Non-agri GDP can be appropriate reference: RBI
A working group constituted by RBI has recommended that non-agricultural gross domestic product (in real terms) with quarterly frequency can be considered as appropriate reference series for business cycle analysis in India.
This can be done in view of the predominant role of weather and lower role of interplay of market forces in determining the level of agricultural output, the group recommended in the report submitted to RBI last month.
The Indian economy was continually evolving and was far too complex to be summarised by a single series. Therefore, in addition to main reference series, it was also necessary to look at other major activity variables like private consumption, industrial production and private corporate sales for determining the reference turning points, it said.
The panel set up in October 2001 said there was an urgent need to strengthen the information base on business cycle indicators, test various theories in the Indian context and determine the reference cycle peaks and troughs dating the expansionary and recessionary phases of the economy.
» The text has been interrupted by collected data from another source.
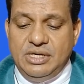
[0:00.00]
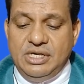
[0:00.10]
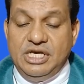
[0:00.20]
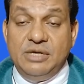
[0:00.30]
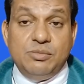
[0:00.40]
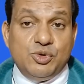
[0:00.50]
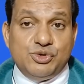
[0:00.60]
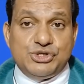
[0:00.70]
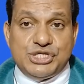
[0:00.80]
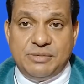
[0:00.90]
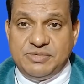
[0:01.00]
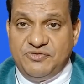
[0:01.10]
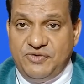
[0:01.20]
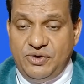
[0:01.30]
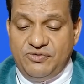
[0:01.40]
Hebrews chapter
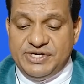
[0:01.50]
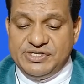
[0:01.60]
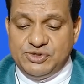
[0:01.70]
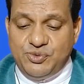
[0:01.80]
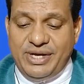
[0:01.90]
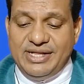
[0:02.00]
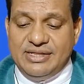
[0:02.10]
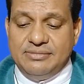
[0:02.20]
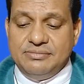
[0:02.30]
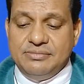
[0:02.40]
4 verse 12.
The methodology for forecasting fluctuations in agriculture output may be different from that for rest of the activities as indicators for industrial and services output were not appropriate for predicting movements in agricultural output, the group said, according to an RBI release here.
The group said improvements in the database of a number of variables relating to business cycle analysis such as urban housing, organised employment, manufacturing and retail inventories, capacity utilisation, consumer confidence were also necessary.
The present information base on fiscal and financial sector variables can be explored for their possible use as leading indicators, it added.
Research on business cycle in the Indian context has been scanty and confined to empirical aspects. For a better understanding of the phenomenon, it was necessary to promote research on theoretical aspects, including testing of competing paradigms on business cycle.
RBI had set up the working group to suggest suitable approaches for research on relevant economic indicators. Eminent economists Dilip Nachane, SL Shetty, MJ Manohar Rao, Saumitra Chaudhari and Ila Patnaik were members. RB Barman, RBI executive director was the convenor of the group.